▶ [Task description] Give each line of the records again exactly and omit every picture.

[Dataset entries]
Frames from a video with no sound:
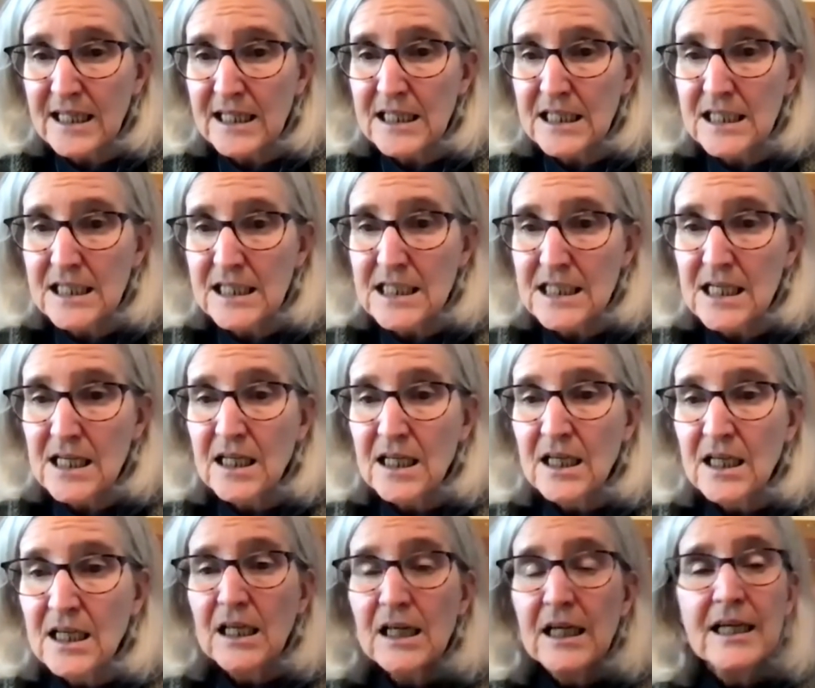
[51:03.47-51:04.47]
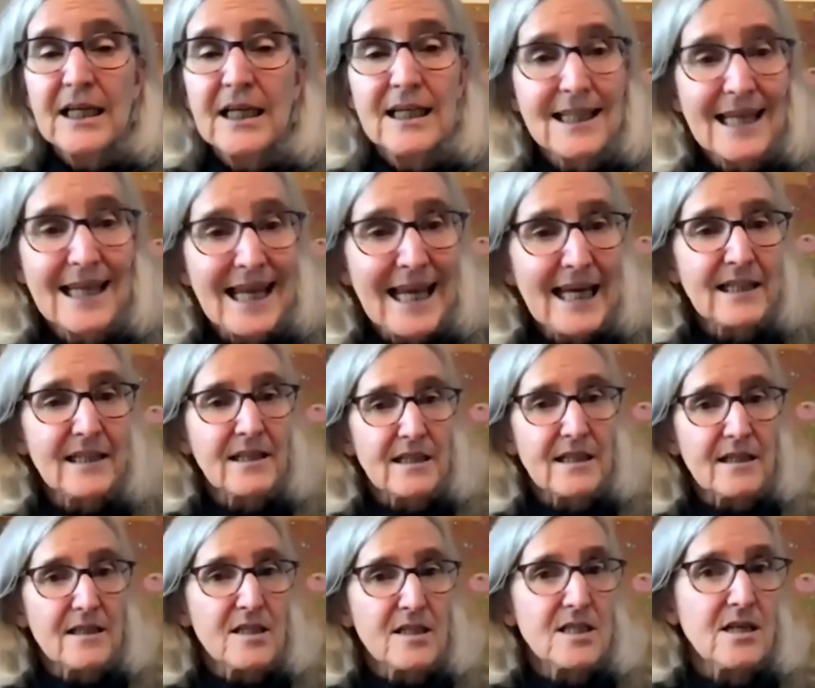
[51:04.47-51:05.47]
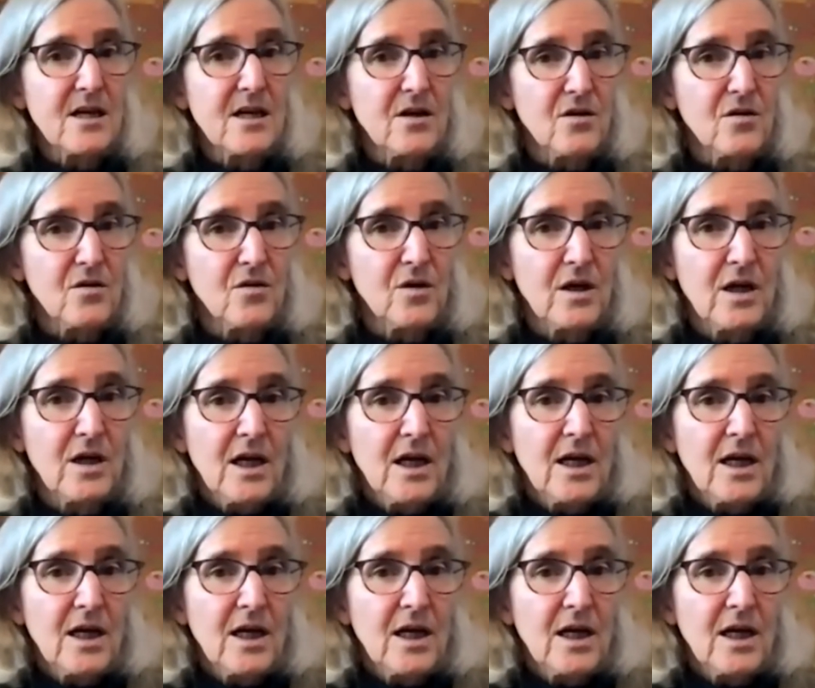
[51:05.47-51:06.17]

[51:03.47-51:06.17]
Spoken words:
is, in Canada. So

▶ [Result]
Frames from a video with no sound:
[51:03.47-51:04.47]
[51:04.47-51:05.47]
[51:05.47-51:06.17]

[51:03.47-51:06.17]
Spoken words:
is, in Canada. So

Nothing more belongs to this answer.